Override TransactionTestCase and set the class variable serialized_rollback = True, like this:

class MyTestCase(TransactionTestCase):
    fixtures = ['test-data.json']
    serialized_rollback = True

    def test_name_goes_here(self):
        pass

Quoting from the source:

class TransactionTestCase(SimpleTestCase):

    ...

    # If transactions aren't available, Django will serialize the database
    # contents into a fixture during setup and flush and reload them
    # during teardown (as flush does not restore data from migrations).
    # This can be slow; this flag allows enabling on a per-case basis.
    serialized_rollback = False

When serialized_rollback is set to True, Django test runner rolls back any transactions inserted into the database beween test cases. And batta bing, batta bang... no more duplicate key errors!

Conclusion

There are probably many more ways to implement a solution for the OP's issue, but these two should work nicely. Would definitely love to have more solutions added by others for clarity sake and a deeper understanding of the underlying Django test case base classes. Phew, say that last line real fast three times and you could win a pony!

0
On

I discovered the issue, as noted at the bottom of the question.

From what I can tell, the database didn't like me using duplicate data in the setUpTestData() methods of two different tests. Changing the primary key values in the second test corrected the problem.

4
On

The log you provided states DETAIL: Key (product_name)=(Almonds) already exists. Did you verify in your db?

To prevent such errors in the future, you should prefix all your test data string by test_

2
On

I continued to get this error without having any duplicate data but I was able to resolve the issue by initializing the object and calling the save() method rather than creating the object via Model.objects.create()

In other words, I did this:

@classmethod
def setUpTestData(cls):
    cls.person = Person(first_name="Jane", last_name="Doe")
    cls.person.save()

Instead of this:

@classmethod
def setUpTestData(cls):
    cls.person = Person.objects.create(first_name="Jane", last_name="Doe")
0
On

I had similar problem that had been caused by providing the primary key value to a test case explicitly.

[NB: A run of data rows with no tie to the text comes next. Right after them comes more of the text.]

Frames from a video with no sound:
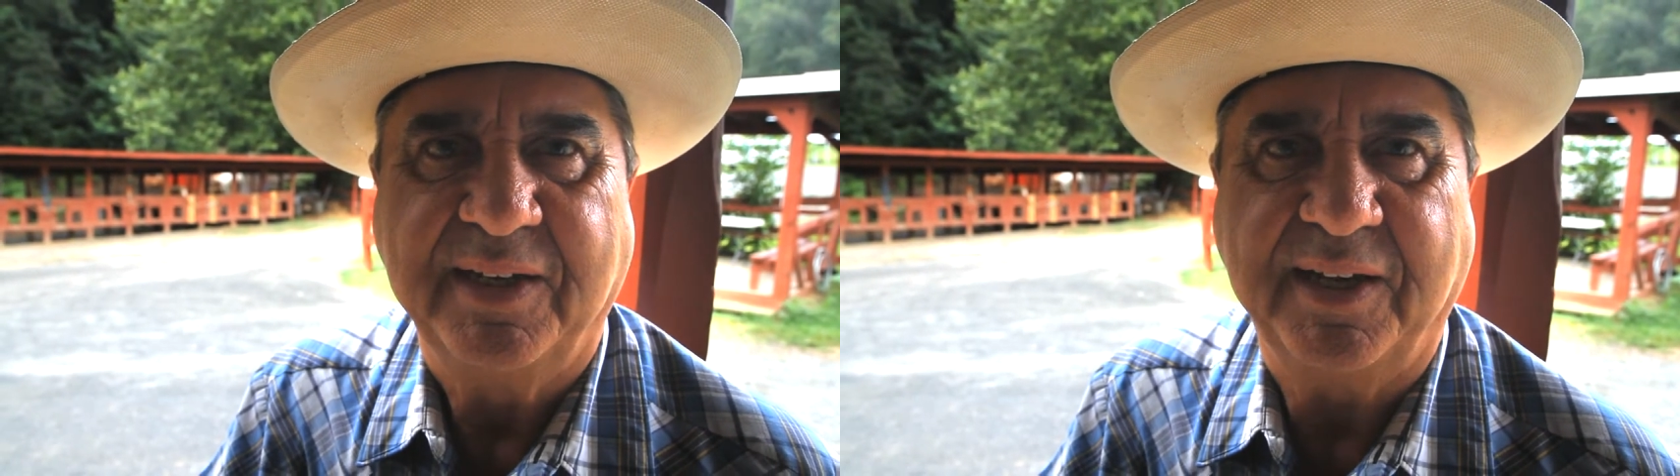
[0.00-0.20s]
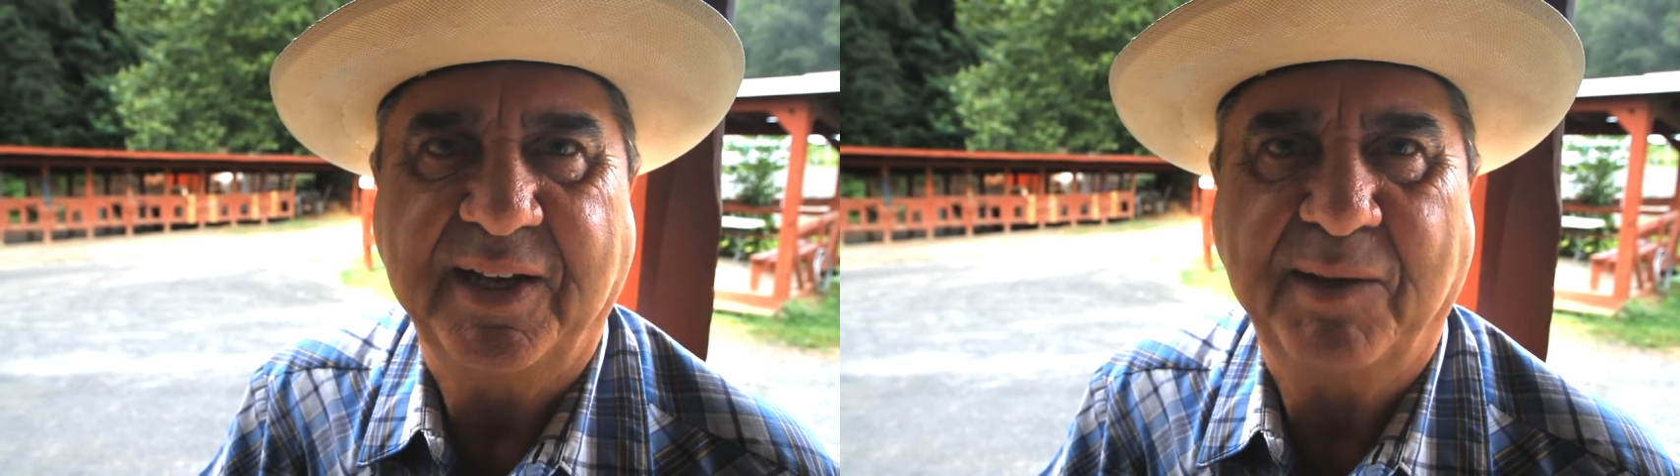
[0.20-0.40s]

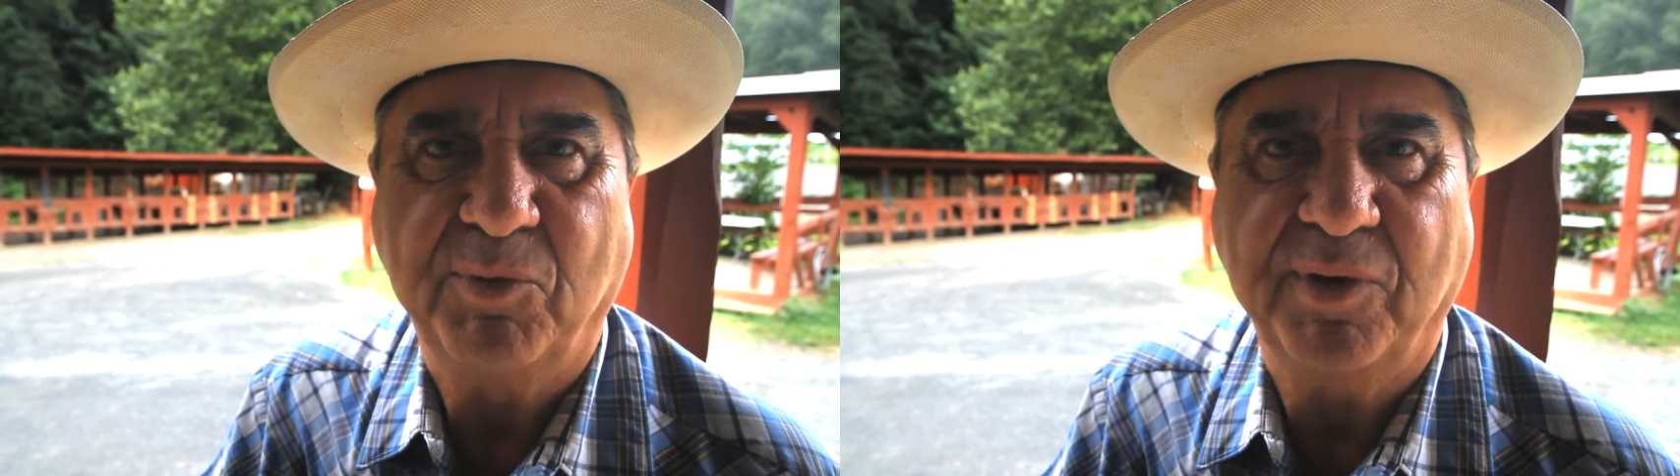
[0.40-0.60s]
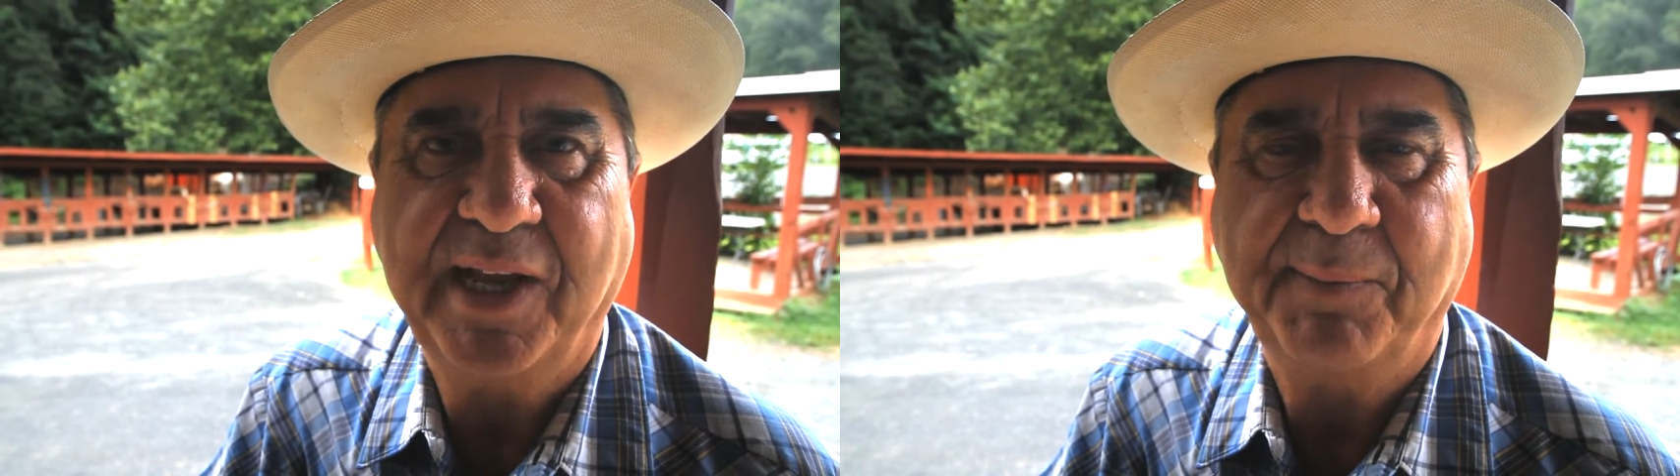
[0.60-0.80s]
And I'm
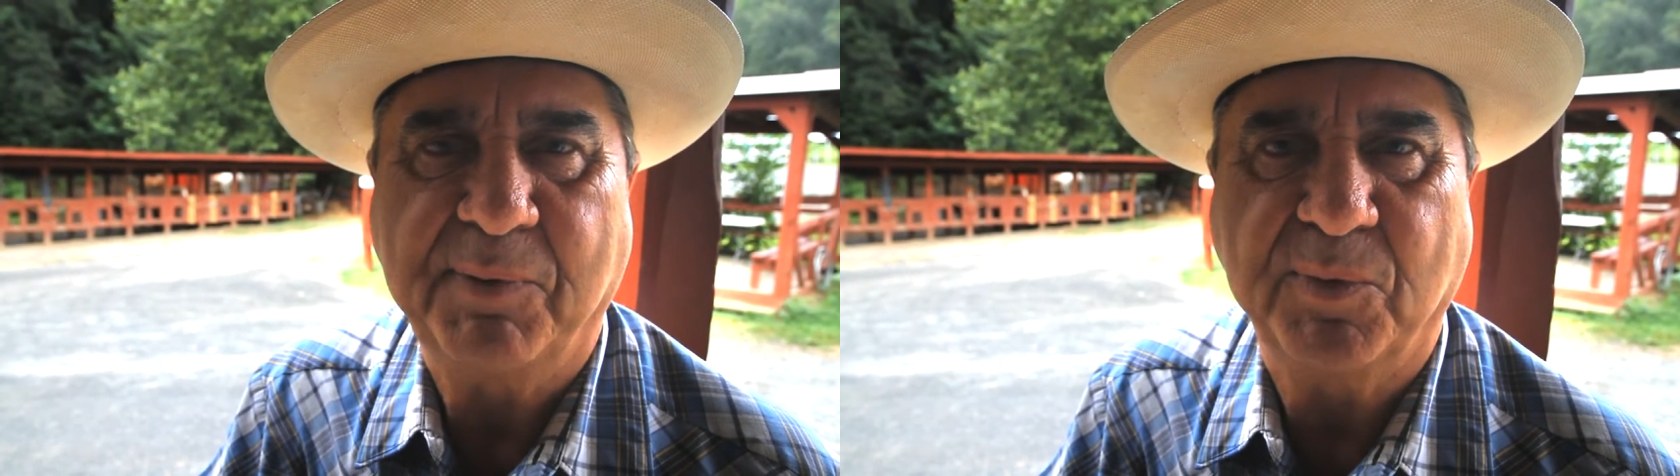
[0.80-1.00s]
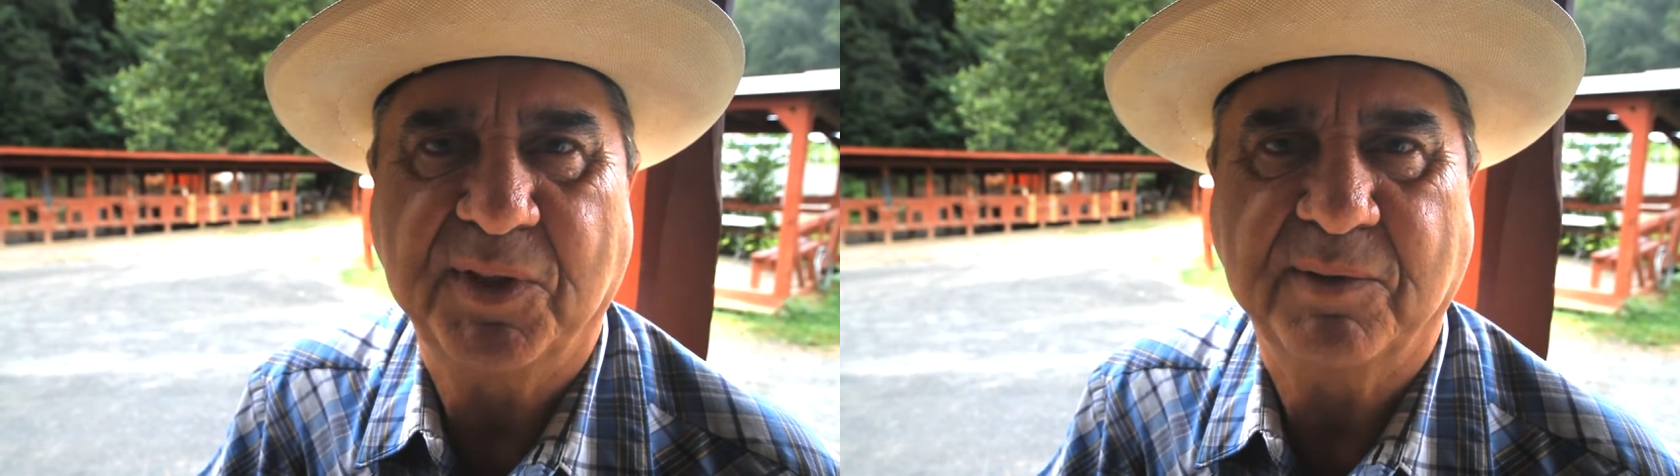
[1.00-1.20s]
real happy with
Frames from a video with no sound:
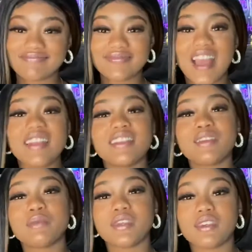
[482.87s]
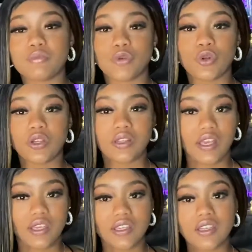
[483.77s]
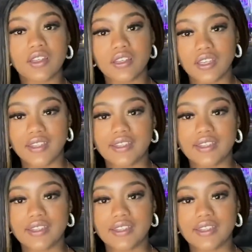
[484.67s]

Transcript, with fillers: I need to be more like me.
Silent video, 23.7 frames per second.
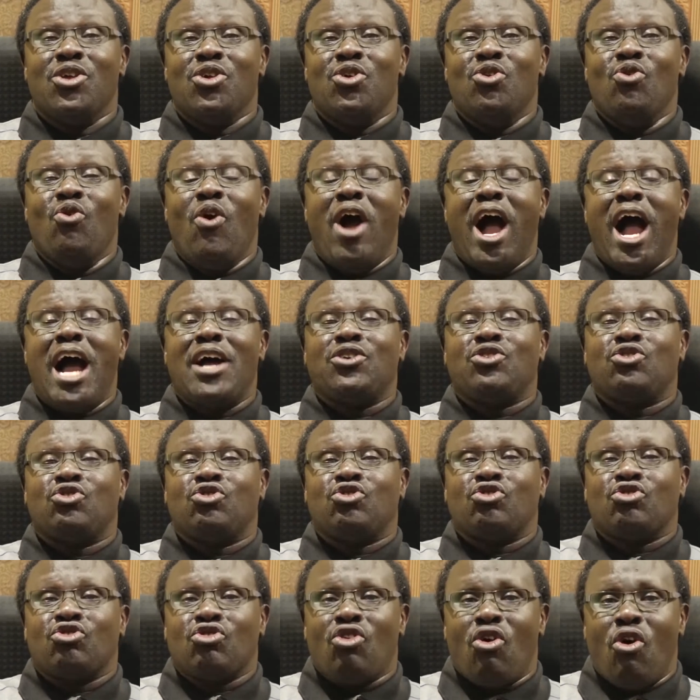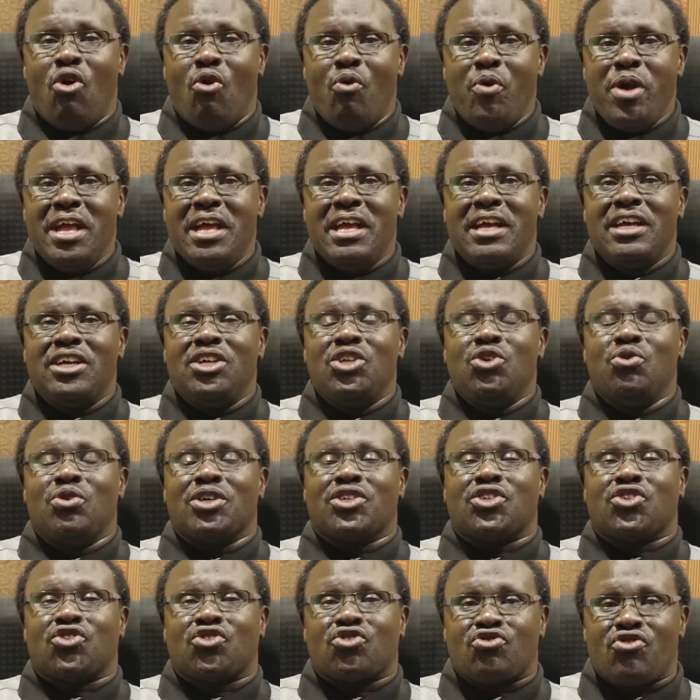You are drawing
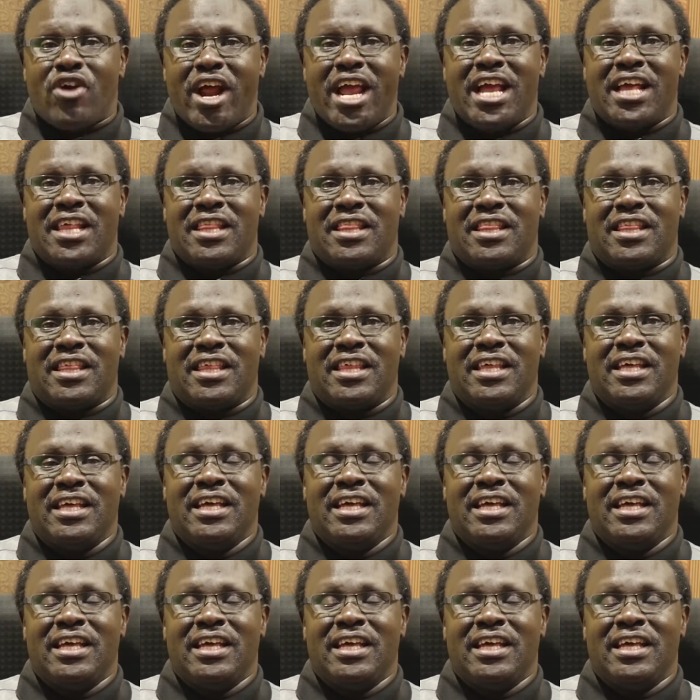your strength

As discussed in the Django documentation, manually assigning a value to an auto-incrementing field doesn’t update the field’s sequence, which might later cause a conflict.

I have solved it by altering the sequence manually:

from django.db import connection


class MyTestCase(TestCase):
    @classmethod
    def setUpTestData(cls):
        Model.objects.create(id=1)

        with connection.cursor() as c:
            c.execute(
                """
                ALTER SEQUENCE "app_model_id_seq" RESTART WITH 2;
                """
            )
0
On

I think the problem here is that you had a tearDownClass method in your TestCase without the call to super method. In this way the django TestCase lost the transactional functionalities behind the setUpTestData so it doesn't clean your test db after a TestCase is finished.